§ TASK BRIEF: The job is to output each record exactly as it stands, pictures excluded.

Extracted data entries
########################################
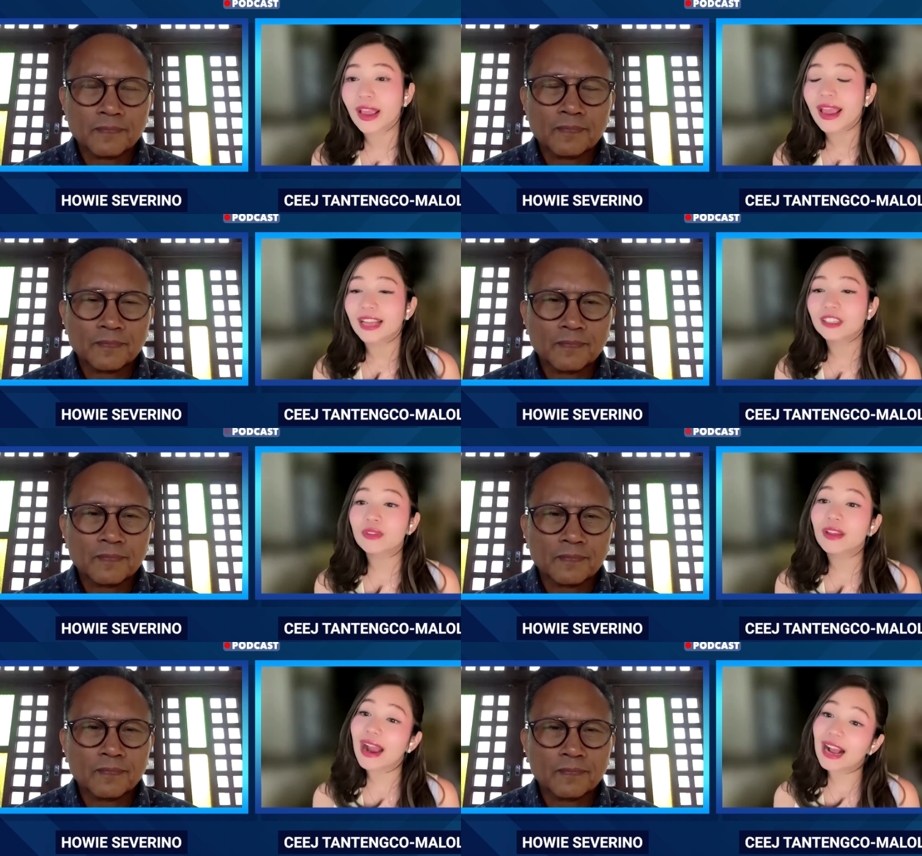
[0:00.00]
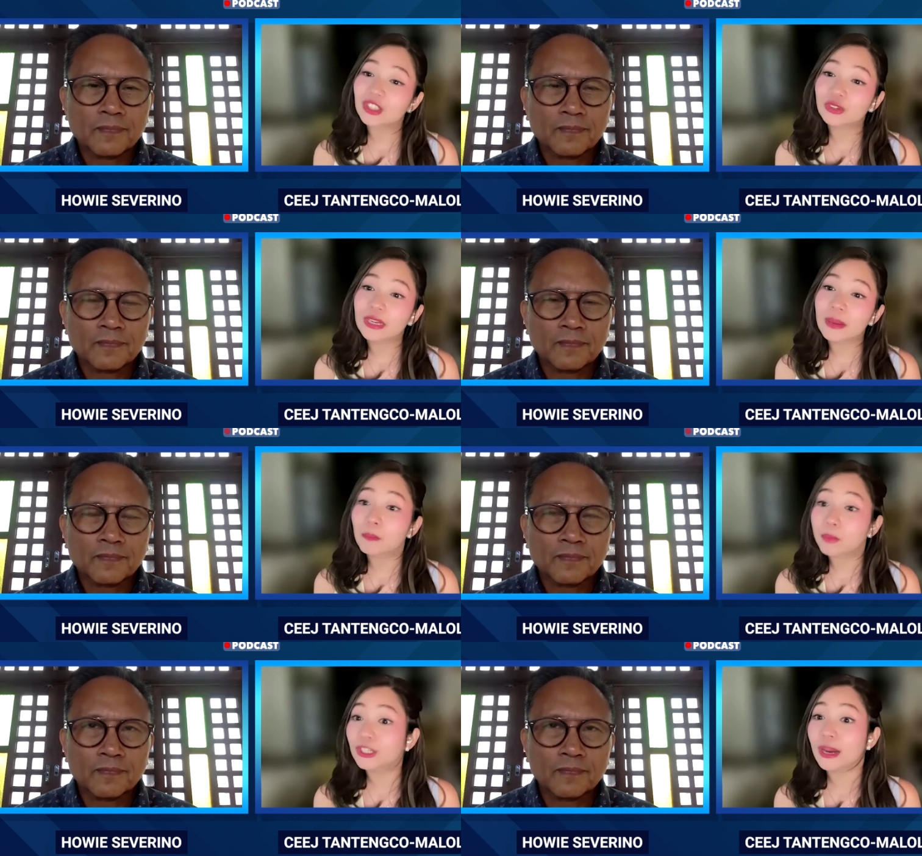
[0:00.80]
Speaker 1: And so they're actually
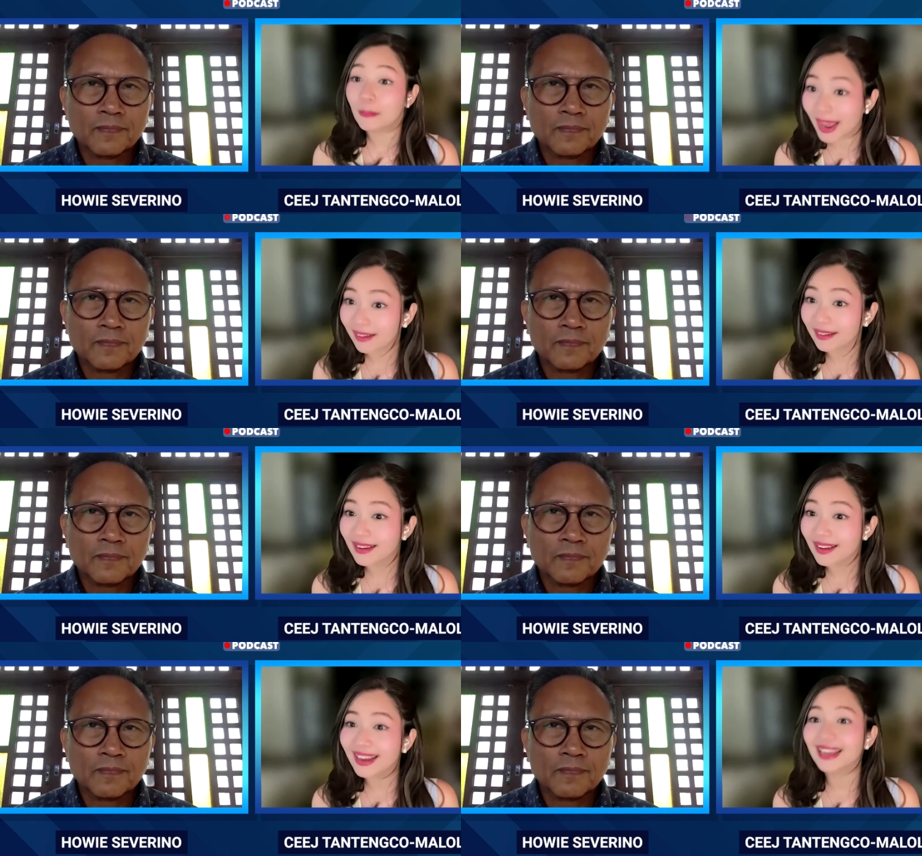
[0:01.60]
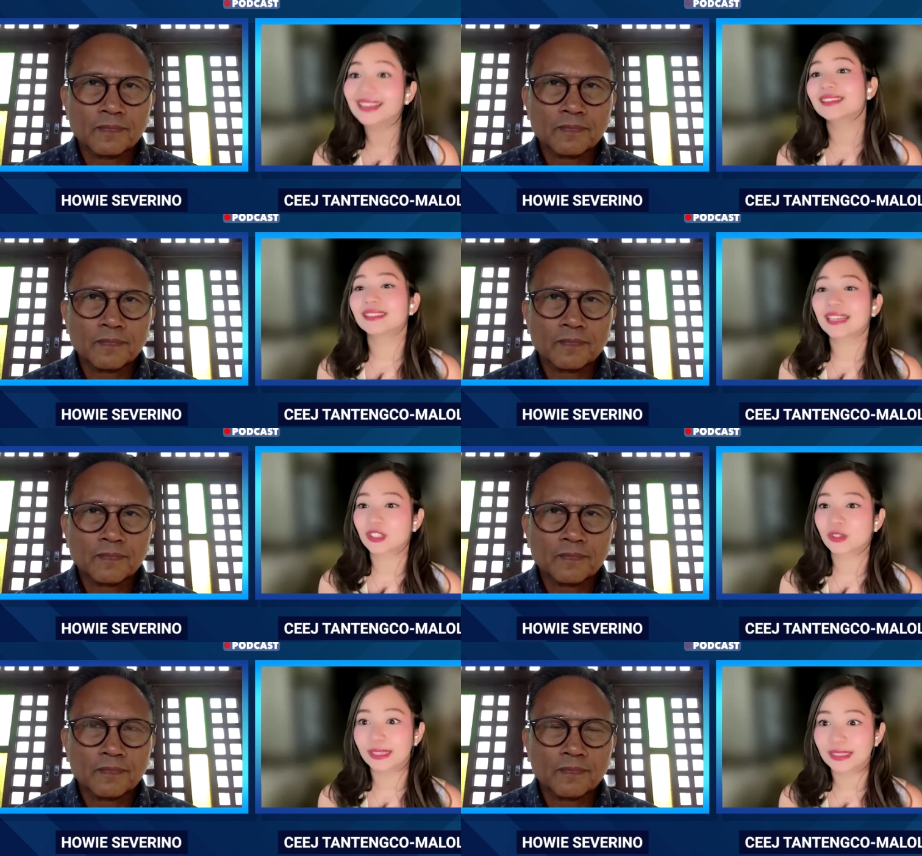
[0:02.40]
pushing back against the
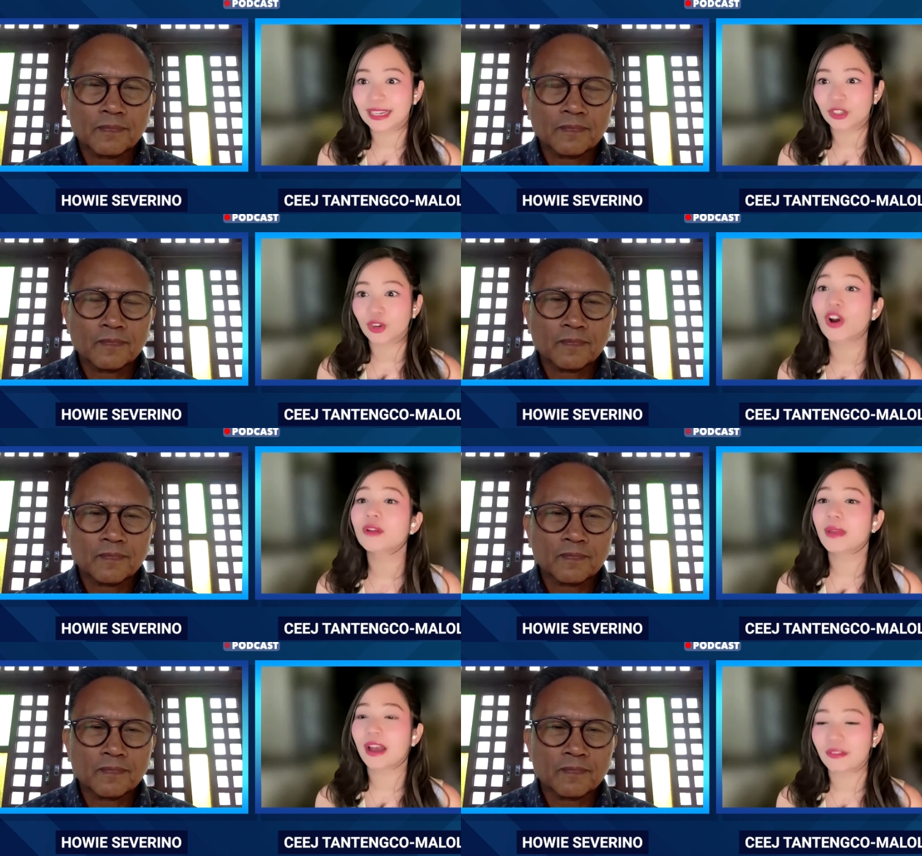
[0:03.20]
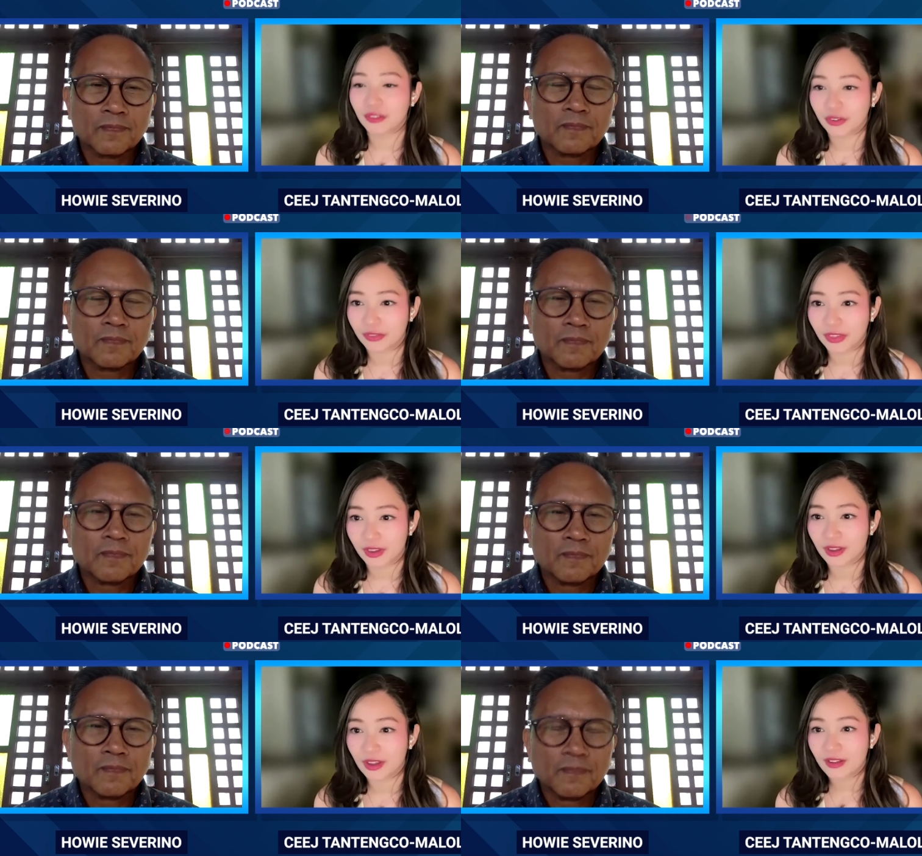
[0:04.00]
sexualization on behalf of
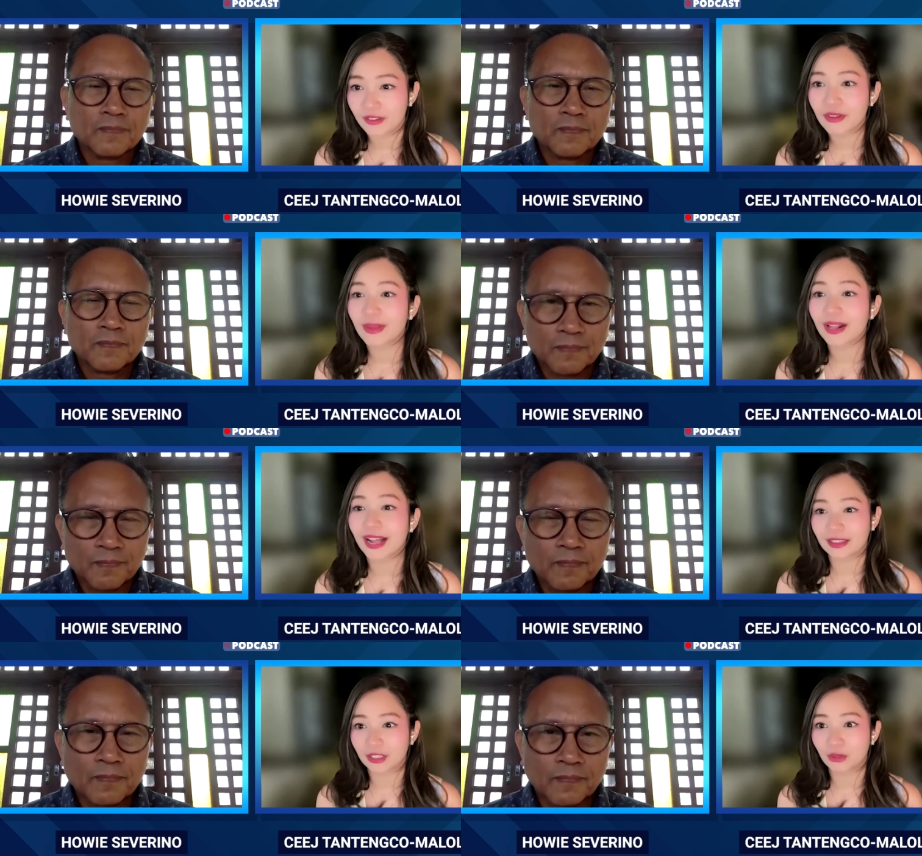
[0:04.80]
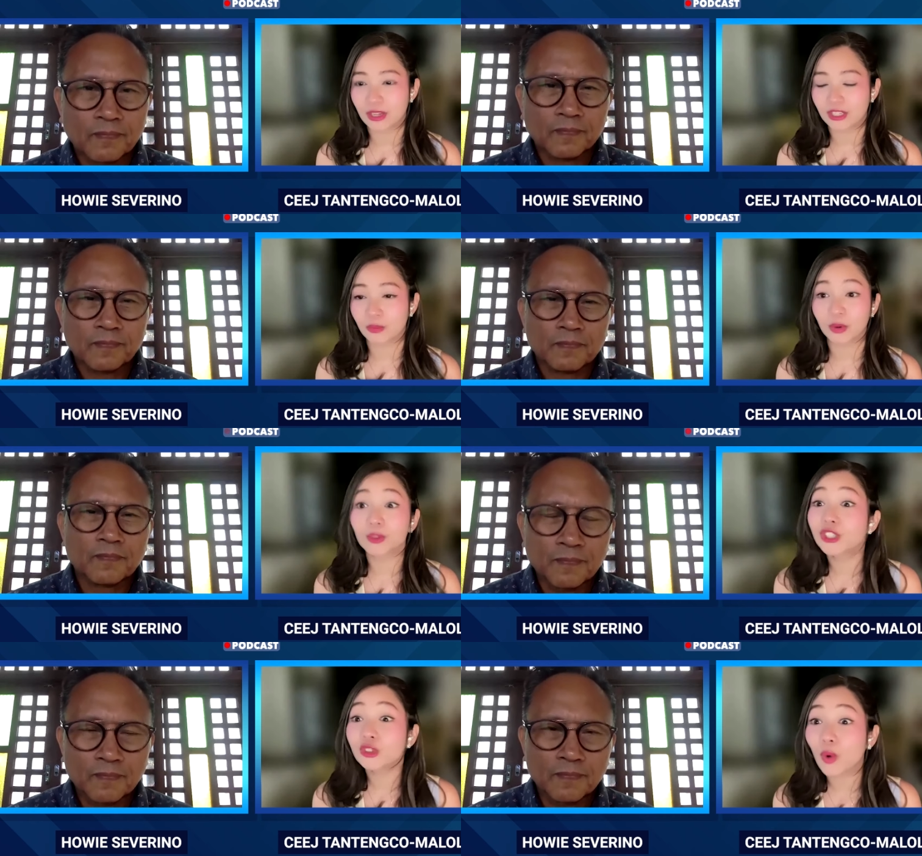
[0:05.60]
the female athletes who they support,
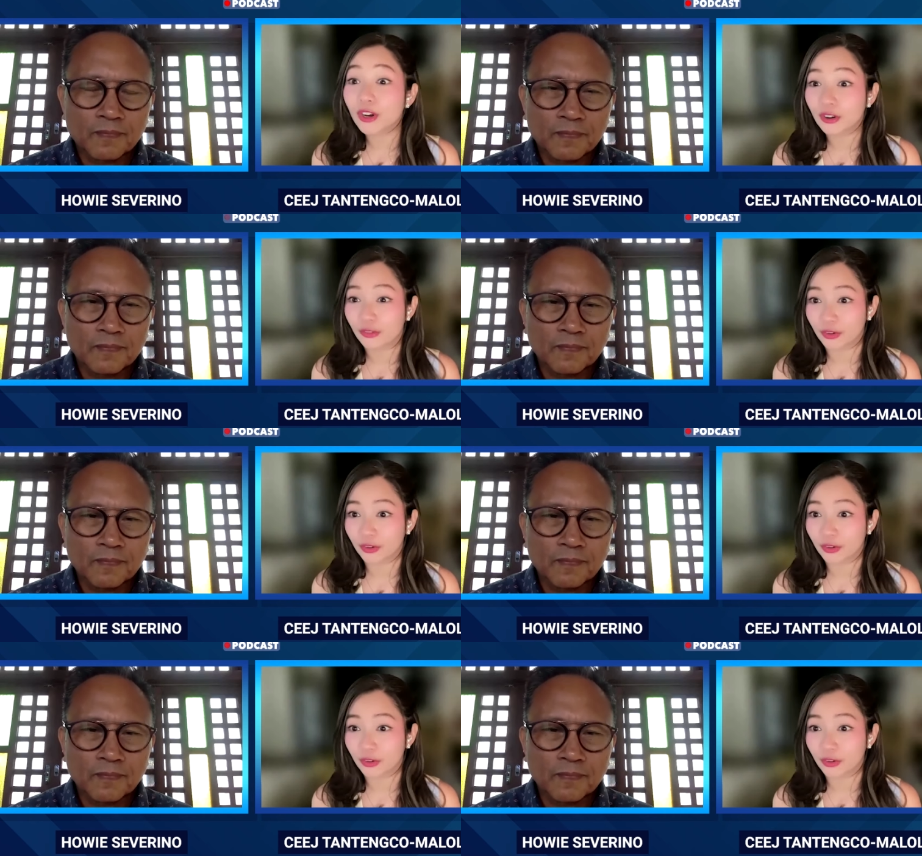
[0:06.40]
which is wonderful,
########################################
§ REPLY:
[0:00.00]
[0:00.80]
Speaker 1: And so they're actually
[0:01.60]
[0:02.40]
pushing back against the
[0:03.20]
[0:04.00]
sexualization on behalf of
[0:04.80]
[0:05.60]
the female athletes who they support,
[0:06.40]
which is wonderful,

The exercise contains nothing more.